Does your Night vision have the apriture controll?


----------



## chris (Apr 14, 2008)

It is a M42 screw mount and the 'P' on the back denotes Pentax who used this mount up until some time in the late 70's. Several other manufacturers also used the same 42 mm mount. The reason that you can't find anything on the Bushnell site is probably because it would have been last manufactured at least thirty years ago and they've all forgotten about it. As cameras became more automated it was necessary to use bayonet type mounts to align the various levers, contacts etc correctly.

From the look of the lever near the rear of the lens it was probably a preset design where you had to set the lever to close the aperture and then metered to get the correct aperture/shutter speed combination. The lens could then be opened up using the lever to enable you to focus and when the shutter was fired the lens closed to the previously set aperture. This was necessary because there was only a pin at the back of the mount to close the shutter and no way of transferring aperture information to the camera body.


----------



## Battou (Apr 14, 2008)

chris said:


> It is a 39 mm screw mount and the 'P' on the back denotes Pentax who used this mount up until some time in the late 70's. Several other manufacturers also used the same 39 mm mount. The reason that you can't find anything on the Bushnell site is probably because it would have been last manufactured at least thirty years ago and they've all forgotten about it. As cameras became more automated it was necessary to use bayonet type mounts to align the various levers, contacts etc correctly.
> 
> From the look of the lever near the rear of the lens it was probably a preset design where you had to set the lever to close the aperture and then metered to get the correct aperture/shutter speed combination. The lens could then be opened up using the lever to enable you to focus and when the shutter was fired the lens closed to the previously set aperture. This was necessary because there was only a pin at the back of the mount to close the shutter and no way of transferring aperture information to the camera body.



Thank you.

Anything Specific body wise I should keep in mind that use that 39 mm mount.  The P and Pentax had crossed my mind but kinda wanted some confirmation.

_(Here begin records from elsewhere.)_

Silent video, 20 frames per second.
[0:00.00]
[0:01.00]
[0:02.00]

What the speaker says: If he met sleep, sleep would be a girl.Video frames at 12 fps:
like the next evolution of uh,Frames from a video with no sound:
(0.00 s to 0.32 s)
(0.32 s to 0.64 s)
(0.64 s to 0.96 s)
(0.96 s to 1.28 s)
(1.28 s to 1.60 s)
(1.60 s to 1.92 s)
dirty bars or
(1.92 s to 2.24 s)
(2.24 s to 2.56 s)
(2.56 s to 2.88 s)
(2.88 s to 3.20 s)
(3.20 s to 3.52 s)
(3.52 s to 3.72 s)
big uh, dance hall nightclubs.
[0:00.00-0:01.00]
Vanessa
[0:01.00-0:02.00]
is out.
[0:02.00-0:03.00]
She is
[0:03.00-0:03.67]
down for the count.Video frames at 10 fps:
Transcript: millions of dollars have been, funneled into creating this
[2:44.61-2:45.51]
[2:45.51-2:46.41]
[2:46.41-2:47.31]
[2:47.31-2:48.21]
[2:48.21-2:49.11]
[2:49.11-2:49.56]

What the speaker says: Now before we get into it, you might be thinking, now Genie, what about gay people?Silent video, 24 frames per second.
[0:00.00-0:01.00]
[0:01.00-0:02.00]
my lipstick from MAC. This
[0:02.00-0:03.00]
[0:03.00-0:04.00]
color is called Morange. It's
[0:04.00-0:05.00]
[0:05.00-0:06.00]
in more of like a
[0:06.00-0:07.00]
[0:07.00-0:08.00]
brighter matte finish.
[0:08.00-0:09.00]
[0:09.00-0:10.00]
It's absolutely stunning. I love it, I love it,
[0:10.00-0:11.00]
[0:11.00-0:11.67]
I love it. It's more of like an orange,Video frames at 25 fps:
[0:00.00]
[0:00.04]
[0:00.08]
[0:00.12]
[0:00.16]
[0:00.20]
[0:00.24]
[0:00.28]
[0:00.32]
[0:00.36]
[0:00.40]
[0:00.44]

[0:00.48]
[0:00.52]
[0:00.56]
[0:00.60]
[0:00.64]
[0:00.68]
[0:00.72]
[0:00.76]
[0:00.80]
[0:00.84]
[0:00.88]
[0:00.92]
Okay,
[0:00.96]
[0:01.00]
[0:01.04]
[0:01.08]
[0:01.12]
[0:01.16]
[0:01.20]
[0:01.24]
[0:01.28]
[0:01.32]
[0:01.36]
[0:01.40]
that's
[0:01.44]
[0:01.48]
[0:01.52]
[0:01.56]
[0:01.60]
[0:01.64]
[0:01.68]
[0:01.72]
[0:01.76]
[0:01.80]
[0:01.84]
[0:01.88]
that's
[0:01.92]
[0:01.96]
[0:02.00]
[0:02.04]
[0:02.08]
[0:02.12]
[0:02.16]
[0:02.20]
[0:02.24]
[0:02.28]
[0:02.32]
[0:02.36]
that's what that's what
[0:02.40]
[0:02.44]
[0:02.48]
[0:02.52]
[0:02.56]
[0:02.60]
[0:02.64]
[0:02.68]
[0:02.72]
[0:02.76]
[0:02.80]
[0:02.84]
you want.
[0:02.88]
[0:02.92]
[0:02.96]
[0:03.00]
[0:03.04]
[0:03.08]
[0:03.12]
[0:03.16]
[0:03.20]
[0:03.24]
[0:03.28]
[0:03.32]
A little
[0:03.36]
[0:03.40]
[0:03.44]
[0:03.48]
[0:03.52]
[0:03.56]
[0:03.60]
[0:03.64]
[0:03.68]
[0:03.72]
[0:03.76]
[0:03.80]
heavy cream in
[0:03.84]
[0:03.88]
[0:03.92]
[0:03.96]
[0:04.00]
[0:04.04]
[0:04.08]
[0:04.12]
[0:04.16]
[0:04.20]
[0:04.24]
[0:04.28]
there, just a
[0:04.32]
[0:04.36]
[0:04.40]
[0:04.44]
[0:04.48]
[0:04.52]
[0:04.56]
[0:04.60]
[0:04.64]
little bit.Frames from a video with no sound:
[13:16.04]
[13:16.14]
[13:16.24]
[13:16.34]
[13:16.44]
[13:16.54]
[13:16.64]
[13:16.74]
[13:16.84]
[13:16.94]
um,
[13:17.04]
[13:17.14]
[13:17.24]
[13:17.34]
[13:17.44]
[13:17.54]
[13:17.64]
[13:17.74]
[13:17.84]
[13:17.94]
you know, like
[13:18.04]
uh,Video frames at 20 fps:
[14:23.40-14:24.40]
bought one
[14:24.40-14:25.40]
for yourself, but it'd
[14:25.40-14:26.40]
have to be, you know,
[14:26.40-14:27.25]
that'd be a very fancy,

I am curious to shoot this thing, Out of curiousity I held it up infront of one of my other bodies and peered threw it and it looks sharper than my 80-200 in the viewfinder and I really want to see just what is can do.


----------



## Steph (Apr 14, 2008)

It might be an M42 screwmount as used on old Pentax Spotmatics and other cameras from that era. The pin near the thread was used for stop-down metering. 

Are you sure it is a f2.0 200mm lens? The front element does not look very big for such a long and fast lens.


----------



## Battou (Apr 14, 2008)

Yes, I am sure.


----------



## chris (Apr 14, 2008)

Battou said:


> Thank you.
> 
> Anything Specific body wise I should keep in mind that use that 39 mm mount.



Its an M42 as noted by Steph - I've edited my original reply.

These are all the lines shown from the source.